Widening Spread Between Fed Funds Rate and 30-Year Treasury Yield Signals Rising Policy Risk
By James Picerno | The Milwaukee Company
The Fed continues to cut rates despite inflation stuck above its inflation target
The bond market, so far, mostly accepts the Fed’s policy decisions, but…
The rising gap in the 30-year Treasury yield over the Fed’s target rate highlights the market’s growing policy doubts
The Federal Reserve has been cutting interest rates for more than a year, including last week’s cut. Although the central bank has less influence over the long end of the yield curve (dramatically less, at times), maturities overall tend to move in line with the Fed’s dovish policy pivots, albeit slowly and unevenly. Is this time different?
At issue is the lingering concern that inflation remains a risk factor for the Fed. Consider the core reading of the price index for Personal Consumption Expenditures, the central’s preferred measure of inflation. Since 2021, core PCE has been running at an annual pace that’s well above the Fed’s 2% inflation target. In the most recent update, core PCE rose 2.8% for the year through September.
The Fed began cutting rates more than a year ago. Core PCE inflation, after sliding from 2022 through mid-2024, has been stuck in a 2.6%-3.0% range. Sticky inflation over the last year and a half has raised concerns that cutting interest is premature.
The Fed counters that the recent weakness in the labor market is a more pressing concern, thus the decision to ease monetary policy. Nonetheless, economists continue to debate the wisdom of rate cuts.
A key question is whether the bond market will endorse rate cuts at a time when inflation risk is still a concern? The answer, so far: bond investors have accepted the Fed’s focus on labor market weakness as the correct policy priority. How do we know? Treasury yields have fallen for much of the year, which suggests that the bond market is still comfortable with focusing on labor-market weakness over inflation risk.

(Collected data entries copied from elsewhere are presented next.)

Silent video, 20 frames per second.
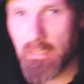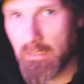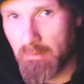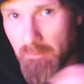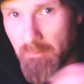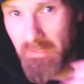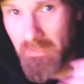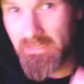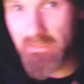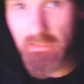
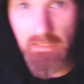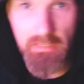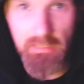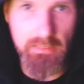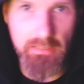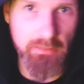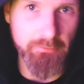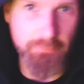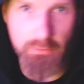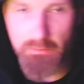Basically, in
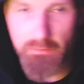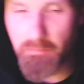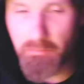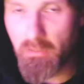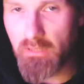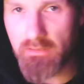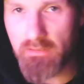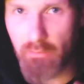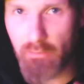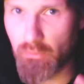the first
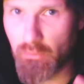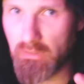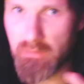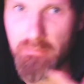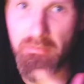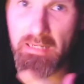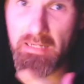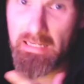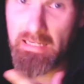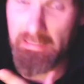part, I will
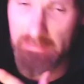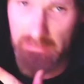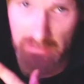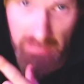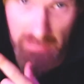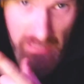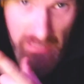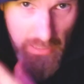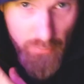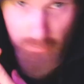explain
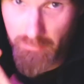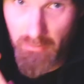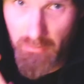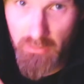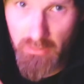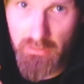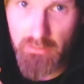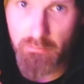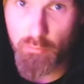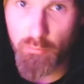how the
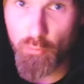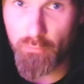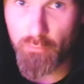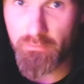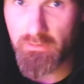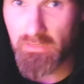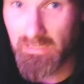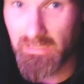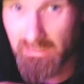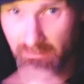market
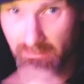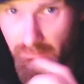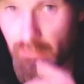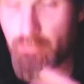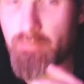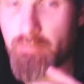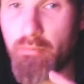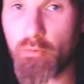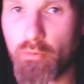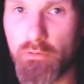moves. It's very
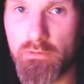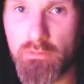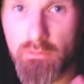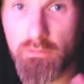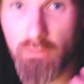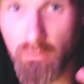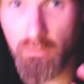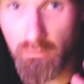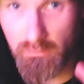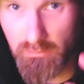important
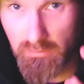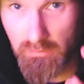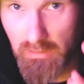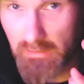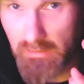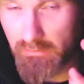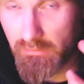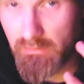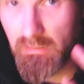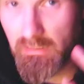on
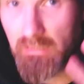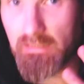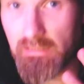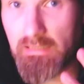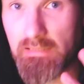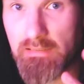understanding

But there are signs that one corner of the Treasury market is becoming anxious. With the possibility that the Fed could cut rates further next year, the potential is brewing for a bond-market revolt.
A useful way to track this dimension of risk is by comparing the 30-year yield – the most inflation-sensitive maturity – relative to the effective Fed funds rate. The central bank controls the latter, but has limited, and at times nil influence over the latter. As a result, the dance between the two rates speaks volumes on how the market perceives Fed policy through an inflation-risk lens.
Consider the two have evolved over the past quarter century. During the three-rate cutting cycles prior to the current one, the 30-year yield generally eased in due course. That’s been a sign that the market has a relatively high degree of confidence that the dovish change in Fed policy was an appropriate course of action.
Notice, however, that the 30-year yield has flipped the historical script lately. For a clearer look, let’s zoom in on recent history in the second chart below, which highlights a growing gap between the long yield and the Effective Fed funds rate.
It’s unclear if the 30-year yield will continue to rise, or if the Fed will continue to cut rates. But this much is clear: if the gap becomes wider in the weeks and months ahead, the divergence will signal that the market has serious doubts about Fed policy. In turn, those doubts could reverberate across asset classes and the economy.
For now, the wider gap could be noise, a delayed reaction among bond traders to follow the Fed, or a temporary bout of market turbulence unrelated to pushback regarding the monetary policy decisions. But at some point, if these two rates continue to move in opposite directions, it will become increasingly difficult for the Fed, or investors, to ignore the spread.